::: RECORDS TO USE :::

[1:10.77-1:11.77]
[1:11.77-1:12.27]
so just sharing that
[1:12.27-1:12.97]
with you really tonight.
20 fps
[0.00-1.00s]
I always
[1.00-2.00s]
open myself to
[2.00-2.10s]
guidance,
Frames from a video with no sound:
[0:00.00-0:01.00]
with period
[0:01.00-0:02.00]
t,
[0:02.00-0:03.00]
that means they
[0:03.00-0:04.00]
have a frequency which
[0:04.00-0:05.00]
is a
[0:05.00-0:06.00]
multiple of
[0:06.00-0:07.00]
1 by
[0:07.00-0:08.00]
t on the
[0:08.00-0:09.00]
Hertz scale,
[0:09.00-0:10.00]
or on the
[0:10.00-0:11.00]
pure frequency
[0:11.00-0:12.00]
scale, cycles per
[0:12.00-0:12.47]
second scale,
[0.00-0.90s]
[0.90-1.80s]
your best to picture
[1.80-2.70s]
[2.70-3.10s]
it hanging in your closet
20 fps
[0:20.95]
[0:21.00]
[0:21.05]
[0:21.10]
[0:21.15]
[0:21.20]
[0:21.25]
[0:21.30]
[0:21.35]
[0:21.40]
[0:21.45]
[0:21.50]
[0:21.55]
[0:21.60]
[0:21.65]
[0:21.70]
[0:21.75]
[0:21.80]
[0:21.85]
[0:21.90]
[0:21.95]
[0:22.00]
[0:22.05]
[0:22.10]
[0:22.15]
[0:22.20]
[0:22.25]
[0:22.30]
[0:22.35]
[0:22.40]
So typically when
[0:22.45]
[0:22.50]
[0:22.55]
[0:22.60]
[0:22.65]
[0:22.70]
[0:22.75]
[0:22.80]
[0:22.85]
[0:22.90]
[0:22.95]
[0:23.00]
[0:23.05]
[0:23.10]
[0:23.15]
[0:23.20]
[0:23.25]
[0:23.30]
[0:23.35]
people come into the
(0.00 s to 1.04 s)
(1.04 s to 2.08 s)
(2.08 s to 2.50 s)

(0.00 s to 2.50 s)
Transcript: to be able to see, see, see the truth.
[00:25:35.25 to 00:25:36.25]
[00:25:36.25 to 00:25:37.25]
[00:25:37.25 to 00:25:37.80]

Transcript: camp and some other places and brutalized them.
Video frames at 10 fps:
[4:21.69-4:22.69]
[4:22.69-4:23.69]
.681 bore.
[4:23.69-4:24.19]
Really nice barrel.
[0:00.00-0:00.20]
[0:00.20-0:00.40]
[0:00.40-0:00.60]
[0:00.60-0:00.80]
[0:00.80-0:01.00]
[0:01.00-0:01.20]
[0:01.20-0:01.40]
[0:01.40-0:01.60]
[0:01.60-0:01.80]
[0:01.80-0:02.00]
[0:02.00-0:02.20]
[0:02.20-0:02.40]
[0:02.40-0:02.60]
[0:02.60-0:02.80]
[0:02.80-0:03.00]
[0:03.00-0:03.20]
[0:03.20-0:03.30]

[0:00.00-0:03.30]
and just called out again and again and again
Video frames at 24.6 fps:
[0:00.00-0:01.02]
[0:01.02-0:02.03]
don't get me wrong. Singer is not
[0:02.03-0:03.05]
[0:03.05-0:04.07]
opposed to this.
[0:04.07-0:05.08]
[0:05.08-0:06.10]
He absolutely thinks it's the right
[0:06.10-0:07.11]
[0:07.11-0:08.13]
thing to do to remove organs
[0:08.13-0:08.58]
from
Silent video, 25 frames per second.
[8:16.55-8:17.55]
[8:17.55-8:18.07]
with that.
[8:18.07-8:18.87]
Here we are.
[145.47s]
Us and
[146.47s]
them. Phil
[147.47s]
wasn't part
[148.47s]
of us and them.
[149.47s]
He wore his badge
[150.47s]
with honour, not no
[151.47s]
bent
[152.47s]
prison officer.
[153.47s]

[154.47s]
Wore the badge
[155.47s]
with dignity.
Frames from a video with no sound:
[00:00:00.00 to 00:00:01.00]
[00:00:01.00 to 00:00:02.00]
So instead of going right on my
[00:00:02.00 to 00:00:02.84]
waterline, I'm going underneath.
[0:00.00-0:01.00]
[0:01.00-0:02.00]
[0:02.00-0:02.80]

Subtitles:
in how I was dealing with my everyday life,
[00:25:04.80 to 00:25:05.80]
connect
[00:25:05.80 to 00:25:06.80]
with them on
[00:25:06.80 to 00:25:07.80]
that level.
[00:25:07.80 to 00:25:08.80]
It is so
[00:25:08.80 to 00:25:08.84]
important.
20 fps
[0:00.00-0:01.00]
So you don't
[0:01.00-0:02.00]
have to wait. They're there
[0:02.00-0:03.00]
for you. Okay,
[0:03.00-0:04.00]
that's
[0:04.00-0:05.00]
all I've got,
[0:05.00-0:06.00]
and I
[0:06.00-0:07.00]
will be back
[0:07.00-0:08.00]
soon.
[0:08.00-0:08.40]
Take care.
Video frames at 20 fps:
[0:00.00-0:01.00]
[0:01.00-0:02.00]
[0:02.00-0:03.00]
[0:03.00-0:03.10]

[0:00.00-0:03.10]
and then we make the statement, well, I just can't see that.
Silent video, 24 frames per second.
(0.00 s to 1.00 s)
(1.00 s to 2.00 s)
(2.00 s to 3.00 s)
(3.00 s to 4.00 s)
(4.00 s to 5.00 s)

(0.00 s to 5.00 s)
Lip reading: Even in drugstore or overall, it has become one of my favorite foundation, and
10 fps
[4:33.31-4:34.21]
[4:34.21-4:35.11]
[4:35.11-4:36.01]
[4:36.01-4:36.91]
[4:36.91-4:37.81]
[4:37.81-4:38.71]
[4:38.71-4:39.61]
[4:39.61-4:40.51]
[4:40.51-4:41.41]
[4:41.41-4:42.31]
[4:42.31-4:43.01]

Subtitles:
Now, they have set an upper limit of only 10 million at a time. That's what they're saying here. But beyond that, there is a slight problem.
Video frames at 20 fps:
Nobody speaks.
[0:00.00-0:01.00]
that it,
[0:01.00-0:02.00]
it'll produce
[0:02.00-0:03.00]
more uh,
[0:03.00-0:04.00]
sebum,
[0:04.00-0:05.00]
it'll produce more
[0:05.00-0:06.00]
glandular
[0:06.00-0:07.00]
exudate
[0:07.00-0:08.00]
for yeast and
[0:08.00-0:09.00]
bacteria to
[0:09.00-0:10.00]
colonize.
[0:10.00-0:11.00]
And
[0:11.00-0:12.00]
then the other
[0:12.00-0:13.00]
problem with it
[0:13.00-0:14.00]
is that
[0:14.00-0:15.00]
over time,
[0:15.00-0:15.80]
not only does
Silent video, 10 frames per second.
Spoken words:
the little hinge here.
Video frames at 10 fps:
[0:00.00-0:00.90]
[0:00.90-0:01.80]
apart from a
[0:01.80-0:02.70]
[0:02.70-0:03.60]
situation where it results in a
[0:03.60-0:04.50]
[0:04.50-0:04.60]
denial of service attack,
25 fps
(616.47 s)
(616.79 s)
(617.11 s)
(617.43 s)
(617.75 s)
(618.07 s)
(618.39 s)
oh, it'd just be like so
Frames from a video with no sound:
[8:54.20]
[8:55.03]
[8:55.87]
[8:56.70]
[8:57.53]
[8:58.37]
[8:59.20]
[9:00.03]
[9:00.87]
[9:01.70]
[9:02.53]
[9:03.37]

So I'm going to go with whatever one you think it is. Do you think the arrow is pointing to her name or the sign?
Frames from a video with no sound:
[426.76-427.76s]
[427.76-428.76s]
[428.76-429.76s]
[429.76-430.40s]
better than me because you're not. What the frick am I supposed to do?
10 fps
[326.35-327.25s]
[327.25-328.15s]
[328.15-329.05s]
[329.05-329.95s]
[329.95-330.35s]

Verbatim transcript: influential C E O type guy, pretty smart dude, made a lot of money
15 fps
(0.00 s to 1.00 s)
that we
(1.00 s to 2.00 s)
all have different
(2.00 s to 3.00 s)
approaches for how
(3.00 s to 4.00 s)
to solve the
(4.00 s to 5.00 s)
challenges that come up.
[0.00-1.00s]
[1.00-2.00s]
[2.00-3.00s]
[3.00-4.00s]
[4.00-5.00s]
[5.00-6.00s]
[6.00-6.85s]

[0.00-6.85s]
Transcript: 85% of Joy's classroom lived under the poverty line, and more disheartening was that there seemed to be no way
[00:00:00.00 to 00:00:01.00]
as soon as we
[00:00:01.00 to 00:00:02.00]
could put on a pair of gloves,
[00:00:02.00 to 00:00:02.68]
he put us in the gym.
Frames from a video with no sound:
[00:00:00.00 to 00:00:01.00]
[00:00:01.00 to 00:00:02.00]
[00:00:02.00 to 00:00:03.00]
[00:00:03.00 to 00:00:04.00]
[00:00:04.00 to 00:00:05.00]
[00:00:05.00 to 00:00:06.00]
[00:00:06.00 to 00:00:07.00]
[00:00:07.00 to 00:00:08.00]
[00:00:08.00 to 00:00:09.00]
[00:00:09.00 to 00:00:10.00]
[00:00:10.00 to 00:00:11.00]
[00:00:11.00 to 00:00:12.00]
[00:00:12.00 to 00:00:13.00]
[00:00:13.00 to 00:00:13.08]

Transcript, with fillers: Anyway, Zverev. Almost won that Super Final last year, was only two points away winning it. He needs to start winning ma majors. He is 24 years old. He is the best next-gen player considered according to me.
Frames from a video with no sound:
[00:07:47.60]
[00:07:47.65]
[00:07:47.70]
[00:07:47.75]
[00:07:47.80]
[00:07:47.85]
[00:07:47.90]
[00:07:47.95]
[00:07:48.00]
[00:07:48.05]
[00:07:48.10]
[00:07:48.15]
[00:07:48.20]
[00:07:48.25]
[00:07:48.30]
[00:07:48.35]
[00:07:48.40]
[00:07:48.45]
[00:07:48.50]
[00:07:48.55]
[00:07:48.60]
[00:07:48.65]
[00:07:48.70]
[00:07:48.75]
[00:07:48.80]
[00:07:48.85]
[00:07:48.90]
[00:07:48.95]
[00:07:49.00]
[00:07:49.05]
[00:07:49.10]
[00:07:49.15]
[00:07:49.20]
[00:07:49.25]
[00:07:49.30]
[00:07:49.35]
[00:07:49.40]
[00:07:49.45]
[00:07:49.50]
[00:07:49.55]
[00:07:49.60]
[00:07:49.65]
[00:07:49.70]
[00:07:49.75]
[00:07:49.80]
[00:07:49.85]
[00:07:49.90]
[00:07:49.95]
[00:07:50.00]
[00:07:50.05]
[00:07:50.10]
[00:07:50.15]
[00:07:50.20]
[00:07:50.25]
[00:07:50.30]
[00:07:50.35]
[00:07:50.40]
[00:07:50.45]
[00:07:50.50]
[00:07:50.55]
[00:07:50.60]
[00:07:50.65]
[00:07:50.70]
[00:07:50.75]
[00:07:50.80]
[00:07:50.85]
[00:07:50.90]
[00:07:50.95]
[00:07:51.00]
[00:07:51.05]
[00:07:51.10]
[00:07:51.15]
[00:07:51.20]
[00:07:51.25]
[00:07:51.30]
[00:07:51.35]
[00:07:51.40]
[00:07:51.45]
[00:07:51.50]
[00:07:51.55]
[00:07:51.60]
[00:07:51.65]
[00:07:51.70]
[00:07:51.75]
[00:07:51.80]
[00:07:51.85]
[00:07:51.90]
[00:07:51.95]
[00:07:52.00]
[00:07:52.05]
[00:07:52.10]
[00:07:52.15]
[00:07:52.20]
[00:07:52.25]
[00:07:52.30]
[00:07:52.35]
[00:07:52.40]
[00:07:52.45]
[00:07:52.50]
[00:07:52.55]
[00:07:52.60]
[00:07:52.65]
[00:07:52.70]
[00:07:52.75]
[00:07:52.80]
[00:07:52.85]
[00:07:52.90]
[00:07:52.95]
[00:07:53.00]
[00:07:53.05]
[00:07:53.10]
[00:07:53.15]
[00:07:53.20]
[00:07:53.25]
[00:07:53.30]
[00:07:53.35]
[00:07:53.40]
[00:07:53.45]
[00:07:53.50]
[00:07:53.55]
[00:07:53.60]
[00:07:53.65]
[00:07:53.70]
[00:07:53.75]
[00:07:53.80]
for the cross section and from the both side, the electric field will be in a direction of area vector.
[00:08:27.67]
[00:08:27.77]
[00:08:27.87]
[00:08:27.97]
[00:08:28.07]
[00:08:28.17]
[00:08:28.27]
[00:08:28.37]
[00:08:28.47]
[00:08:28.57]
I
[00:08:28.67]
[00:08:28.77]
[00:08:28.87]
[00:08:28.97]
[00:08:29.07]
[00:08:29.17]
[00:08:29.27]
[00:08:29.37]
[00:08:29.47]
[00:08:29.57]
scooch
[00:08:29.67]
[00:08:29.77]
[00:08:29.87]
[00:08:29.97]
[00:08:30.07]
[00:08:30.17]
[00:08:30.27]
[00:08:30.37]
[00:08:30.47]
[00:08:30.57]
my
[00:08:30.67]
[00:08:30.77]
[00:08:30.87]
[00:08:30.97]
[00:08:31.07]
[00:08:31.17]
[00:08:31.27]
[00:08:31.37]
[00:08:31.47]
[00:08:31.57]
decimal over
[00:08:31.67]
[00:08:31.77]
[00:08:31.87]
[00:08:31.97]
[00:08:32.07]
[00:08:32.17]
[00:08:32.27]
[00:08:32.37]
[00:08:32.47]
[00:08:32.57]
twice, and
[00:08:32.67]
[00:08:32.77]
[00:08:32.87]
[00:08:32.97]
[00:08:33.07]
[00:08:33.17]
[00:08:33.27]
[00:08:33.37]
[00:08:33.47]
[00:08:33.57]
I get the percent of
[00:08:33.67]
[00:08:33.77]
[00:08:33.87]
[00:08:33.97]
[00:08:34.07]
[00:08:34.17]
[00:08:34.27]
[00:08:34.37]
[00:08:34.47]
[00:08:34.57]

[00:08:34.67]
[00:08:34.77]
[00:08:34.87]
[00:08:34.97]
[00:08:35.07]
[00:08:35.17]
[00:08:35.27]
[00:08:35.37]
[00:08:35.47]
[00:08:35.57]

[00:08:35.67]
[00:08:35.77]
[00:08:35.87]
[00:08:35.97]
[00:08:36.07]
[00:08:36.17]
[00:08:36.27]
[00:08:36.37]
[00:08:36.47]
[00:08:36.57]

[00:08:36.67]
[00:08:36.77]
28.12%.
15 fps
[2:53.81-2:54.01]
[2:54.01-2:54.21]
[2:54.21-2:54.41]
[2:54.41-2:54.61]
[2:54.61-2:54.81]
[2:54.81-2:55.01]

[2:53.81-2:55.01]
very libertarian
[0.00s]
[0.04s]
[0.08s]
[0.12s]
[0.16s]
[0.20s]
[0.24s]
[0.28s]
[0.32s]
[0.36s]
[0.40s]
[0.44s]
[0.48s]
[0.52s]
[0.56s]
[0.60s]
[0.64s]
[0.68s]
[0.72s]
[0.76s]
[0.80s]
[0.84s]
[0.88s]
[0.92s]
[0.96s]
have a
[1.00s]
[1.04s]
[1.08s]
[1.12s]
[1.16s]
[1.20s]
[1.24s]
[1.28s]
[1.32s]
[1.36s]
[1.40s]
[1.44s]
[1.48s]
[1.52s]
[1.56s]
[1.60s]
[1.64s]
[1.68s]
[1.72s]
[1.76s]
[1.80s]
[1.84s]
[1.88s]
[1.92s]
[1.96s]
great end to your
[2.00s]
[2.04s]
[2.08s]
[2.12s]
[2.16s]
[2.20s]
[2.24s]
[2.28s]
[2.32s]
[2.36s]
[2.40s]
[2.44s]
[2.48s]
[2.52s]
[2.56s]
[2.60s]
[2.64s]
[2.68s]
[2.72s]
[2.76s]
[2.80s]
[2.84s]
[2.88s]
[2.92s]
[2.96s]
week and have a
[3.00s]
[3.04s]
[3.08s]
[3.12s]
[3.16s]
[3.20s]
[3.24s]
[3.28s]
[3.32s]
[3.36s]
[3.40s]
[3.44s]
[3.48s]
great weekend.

:::

▸ **ASSIGNMENT**: From the first line of the data above to the line containing "Video frames at 24.6", repeat everything exactly and add nothing.

▸ **ANSWER FOR THIS EXERCISE**:
[1:10.77-1:11.77]
[1:11.77-1:12.27]
so just sharing that
[1:12.27-1:12.97]
with you really tonight.
20 fps
[0.00-1.00s]
I always
[1.00-2.00s]
open myself to
[2.00-2.10s]
guidance,
Frames from a video with no sound:
[0:00.00-0:01.00]
with period
[0:01.00-0:02.00]
t,
[0:02.00-0:03.00]
that means they
[0:03.00-0:04.00]
have a frequency which
[0:04.00-0:05.00]
is a
[0:05.00-0:06.00]
multiple of
[0:06.00-0:07.00]
1 by
[0:07.00-0:08.00]
t on the
[0:08.00-0:09.00]
Hertz scale,
[0:09.00-0:10.00]
or on the
[0:10.00-0:11.00]
pure frequency
[0:11.00-0:12.00]
scale, cycles per
[0:12.00-0:12.47]
second scale,
[0.00-0.90s]
[0.90-1.80s]
your best to picture
[1.80-2.70s]
[2.70-3.10s]
it hanging in your closet
20 fps
[0:20.95]
[0:21.00]
[0:21.05]
[0:21.10]
[0:21.15]
[0:21.20]
[0:21.25]
[0:21.30]
[0:21.35]
[0:21.40]
[0:21.45]
[0:21.50]
[0:21.55]
[0:21.60]
[0:21.65]
[0:21.70]
[0:21.75]
[0:21.80]
[0:21.85]
[0:21.90]
[0:21.95]
[0:22.00]
[0:22.05]
[0:22.10]
[0:22.15]
[0:22.20]
[0:22.25]
[0:22.30]
[0:22.35]
[0:22.40]
So typically when
[0:22.45]
[0:22.50]
[0:22.55]
[0:22.60]
[0:22.65]
[0:22.70]
[0:22.75]
[0:22.80]
[0:22.85]
[0:22.90]
[0:22.95]
[0:23.00]
[0:23.05]
[0:23.10]
[0:23.15]
[0:23.20]
[0:23.25]
[0:23.30]
[0:23.35]
people come into the
(0.00 s to 1.04 s)
(1.04 s to 2.08 s)
(2.08 s to 2.50 s)

(0.00 s to 2.50 s)
Transcript: to be able to see, see, see the truth.
[00:25:35.25 to 00:25:36.25]
[00:25:36.25 to 00:25:37.25]
[00:25:37.25 to 00:25:37.80]

Transcript: camp and some other places and brutalized them.
Video frames at 10 fps:
[4:21.69-4:22.69]
[4:22.69-4:23.69]
.681 bore.
[4:23.69-4:24.19]
Really nice barrel.
[0:00.00-0:00.20]
[0:00.20-0:00.40]
[0:00.40-0:00.60]
[0:00.60-0:00.80]
[0:00.80-0:01.00]
[0:01.00-0:01.20]
[0:01.20-0:01.40]
[0:01.40-0:01.60]
[0:01.60-0:01.80]
[0:01.80-0:02.00]
[0:02.00-0:02.20]
[0:02.20-0:02.40]
[0:02.40-0:02.60]
[0:02.60-0:02.80]
[0:02.80-0:03.00]
[0:03.00-0:03.20]
[0:03.20-0:03.30]

[0:00.00-0:03.30]
and just called out again and again and again
Video frames at 24.6 fps:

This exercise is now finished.